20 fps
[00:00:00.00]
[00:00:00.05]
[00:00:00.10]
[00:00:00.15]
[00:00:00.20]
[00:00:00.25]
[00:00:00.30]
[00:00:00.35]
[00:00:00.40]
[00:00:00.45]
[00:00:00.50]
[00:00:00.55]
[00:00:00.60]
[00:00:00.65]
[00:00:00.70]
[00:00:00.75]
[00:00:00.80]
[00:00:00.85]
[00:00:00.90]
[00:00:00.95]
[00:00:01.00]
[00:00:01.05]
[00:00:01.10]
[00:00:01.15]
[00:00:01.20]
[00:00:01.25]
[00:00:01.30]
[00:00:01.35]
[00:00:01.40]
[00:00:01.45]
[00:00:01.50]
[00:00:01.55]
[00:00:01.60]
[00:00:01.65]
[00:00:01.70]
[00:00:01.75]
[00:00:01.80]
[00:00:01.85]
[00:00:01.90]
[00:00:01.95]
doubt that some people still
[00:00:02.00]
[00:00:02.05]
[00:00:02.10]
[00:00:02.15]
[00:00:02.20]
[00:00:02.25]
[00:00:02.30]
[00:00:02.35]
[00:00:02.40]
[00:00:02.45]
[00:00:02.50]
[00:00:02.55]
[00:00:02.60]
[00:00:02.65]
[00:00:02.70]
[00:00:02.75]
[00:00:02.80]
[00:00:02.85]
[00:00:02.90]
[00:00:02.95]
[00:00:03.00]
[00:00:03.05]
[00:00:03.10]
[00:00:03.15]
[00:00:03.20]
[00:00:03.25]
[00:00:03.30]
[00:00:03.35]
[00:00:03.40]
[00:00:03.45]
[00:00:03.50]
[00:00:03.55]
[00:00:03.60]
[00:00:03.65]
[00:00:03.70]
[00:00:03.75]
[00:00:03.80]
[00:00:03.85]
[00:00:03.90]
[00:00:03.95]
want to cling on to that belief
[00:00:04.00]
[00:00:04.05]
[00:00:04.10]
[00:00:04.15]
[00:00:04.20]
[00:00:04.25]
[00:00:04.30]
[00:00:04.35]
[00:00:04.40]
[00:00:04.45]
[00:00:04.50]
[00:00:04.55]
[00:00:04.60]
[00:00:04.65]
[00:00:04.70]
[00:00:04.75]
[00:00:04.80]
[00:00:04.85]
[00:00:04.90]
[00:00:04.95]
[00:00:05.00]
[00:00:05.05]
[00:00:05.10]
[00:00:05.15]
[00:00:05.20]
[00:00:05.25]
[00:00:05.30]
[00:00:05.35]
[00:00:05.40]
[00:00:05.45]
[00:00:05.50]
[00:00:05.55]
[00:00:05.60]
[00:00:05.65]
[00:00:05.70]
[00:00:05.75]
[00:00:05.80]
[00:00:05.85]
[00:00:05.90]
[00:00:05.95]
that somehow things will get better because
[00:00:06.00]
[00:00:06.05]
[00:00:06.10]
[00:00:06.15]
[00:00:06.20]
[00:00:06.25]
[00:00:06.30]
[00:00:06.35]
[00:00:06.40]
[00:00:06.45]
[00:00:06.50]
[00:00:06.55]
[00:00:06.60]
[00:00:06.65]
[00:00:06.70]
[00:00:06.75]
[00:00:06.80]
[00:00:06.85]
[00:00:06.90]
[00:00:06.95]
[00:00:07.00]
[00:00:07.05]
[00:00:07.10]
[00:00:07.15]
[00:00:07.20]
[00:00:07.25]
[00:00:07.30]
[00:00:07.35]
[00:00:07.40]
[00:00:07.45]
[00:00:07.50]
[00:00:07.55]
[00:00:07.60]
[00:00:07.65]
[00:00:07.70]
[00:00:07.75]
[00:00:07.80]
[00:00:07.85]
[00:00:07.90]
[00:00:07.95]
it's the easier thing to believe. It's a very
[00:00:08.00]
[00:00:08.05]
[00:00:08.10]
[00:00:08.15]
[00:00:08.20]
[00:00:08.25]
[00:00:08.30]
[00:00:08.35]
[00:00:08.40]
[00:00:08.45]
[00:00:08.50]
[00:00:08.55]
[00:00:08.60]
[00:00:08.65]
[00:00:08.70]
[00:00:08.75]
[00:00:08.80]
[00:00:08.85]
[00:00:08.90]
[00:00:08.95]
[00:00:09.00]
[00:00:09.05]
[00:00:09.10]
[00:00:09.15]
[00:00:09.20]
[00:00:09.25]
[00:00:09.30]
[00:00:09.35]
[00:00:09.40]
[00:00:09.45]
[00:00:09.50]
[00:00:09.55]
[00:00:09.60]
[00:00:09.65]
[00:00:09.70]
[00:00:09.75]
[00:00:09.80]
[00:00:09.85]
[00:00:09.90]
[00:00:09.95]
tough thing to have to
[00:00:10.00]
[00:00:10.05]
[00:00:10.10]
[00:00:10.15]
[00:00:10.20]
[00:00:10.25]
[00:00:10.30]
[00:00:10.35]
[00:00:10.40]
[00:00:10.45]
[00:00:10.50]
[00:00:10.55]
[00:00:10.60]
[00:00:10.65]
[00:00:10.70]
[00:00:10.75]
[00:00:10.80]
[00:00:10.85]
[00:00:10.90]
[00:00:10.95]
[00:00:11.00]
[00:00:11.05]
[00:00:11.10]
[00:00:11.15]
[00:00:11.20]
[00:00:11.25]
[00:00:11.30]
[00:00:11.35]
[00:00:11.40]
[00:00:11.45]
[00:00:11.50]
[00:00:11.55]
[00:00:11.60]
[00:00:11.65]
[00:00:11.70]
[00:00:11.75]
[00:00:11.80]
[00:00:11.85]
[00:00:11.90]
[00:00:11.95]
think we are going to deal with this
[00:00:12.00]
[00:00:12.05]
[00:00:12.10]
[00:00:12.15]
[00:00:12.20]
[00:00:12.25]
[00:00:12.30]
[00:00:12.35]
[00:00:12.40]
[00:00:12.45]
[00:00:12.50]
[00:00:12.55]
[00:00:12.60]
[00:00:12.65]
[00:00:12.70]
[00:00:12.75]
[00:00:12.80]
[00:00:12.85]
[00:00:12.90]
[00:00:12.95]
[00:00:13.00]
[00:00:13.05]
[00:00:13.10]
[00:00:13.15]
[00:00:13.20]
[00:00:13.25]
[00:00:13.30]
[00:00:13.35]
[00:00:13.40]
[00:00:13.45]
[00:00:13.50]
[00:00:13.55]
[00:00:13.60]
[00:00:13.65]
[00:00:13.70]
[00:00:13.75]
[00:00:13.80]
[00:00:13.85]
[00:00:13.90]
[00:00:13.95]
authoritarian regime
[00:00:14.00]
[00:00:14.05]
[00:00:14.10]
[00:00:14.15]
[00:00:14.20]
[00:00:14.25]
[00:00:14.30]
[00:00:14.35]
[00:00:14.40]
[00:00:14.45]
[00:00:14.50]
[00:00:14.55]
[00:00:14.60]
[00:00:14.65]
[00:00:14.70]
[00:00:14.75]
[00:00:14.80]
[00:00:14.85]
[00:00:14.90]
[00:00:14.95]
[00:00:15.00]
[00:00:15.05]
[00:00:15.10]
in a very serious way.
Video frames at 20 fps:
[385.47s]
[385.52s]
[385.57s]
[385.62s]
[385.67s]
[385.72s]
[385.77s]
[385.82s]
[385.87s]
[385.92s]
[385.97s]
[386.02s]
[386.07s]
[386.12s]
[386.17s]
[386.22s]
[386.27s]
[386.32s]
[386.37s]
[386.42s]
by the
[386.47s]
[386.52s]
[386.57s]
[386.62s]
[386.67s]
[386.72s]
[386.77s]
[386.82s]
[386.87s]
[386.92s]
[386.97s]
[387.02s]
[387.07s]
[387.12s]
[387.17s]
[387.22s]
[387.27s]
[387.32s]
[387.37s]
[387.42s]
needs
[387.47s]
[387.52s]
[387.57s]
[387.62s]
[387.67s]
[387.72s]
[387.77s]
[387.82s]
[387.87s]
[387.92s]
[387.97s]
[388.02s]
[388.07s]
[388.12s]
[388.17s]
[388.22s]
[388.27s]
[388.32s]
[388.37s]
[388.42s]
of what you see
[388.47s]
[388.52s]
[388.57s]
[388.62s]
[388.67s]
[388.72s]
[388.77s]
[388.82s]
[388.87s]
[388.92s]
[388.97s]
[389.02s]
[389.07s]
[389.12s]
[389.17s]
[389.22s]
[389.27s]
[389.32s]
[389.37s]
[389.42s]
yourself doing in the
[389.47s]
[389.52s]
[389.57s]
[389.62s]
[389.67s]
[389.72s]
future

» **Work request**
Reproduce the listing above exactly, but only from its first line through the line holding "[00:00:02.40]"; both of those lines are included.

» **Task response**
20 fps
[00:00:00.00]
[00:00:00.05]
[00:00:00.10]
[00:00:00.15]
[00:00:00.20]
[00:00:00.25]
[00:00:00.30]
[00:00:00.35]
[00:00:00.40]
[00:00:00.45]
[00:00:00.50]
[00:00:00.55]
[00:00:00.60]
[00:00:00.65]
[00:00:00.70]
[00:00:00.75]
[00:00:00.80]
[00:00:00.85]
[00:00:00.90]
[00:00:00.95]
[00:00:01.00]
[00:00:01.05]
[00:00:01.10]
[00:00:01.15]
[00:00:01.20]
[00:00:01.25]
[00:00:01.30]
[00:00:01.35]
[00:00:01.40]
[00:00:01.45]
[00:00:01.50]
[00:00:01.55]
[00:00:01.60]
[00:00:01.65]
[00:00:01.70]
[00:00:01.75]
[00:00:01.80]
[00:00:01.85]
[00:00:01.90]
[00:00:01.95]
doubt that some people still
[00:00:02.00]
[00:00:02.05]
[00:00:02.10]
[00:00:02.15]
[00:00:02.20]
[00:00:02.25]
[00:00:02.30]
[00:00:02.35]
[00:00:02.40]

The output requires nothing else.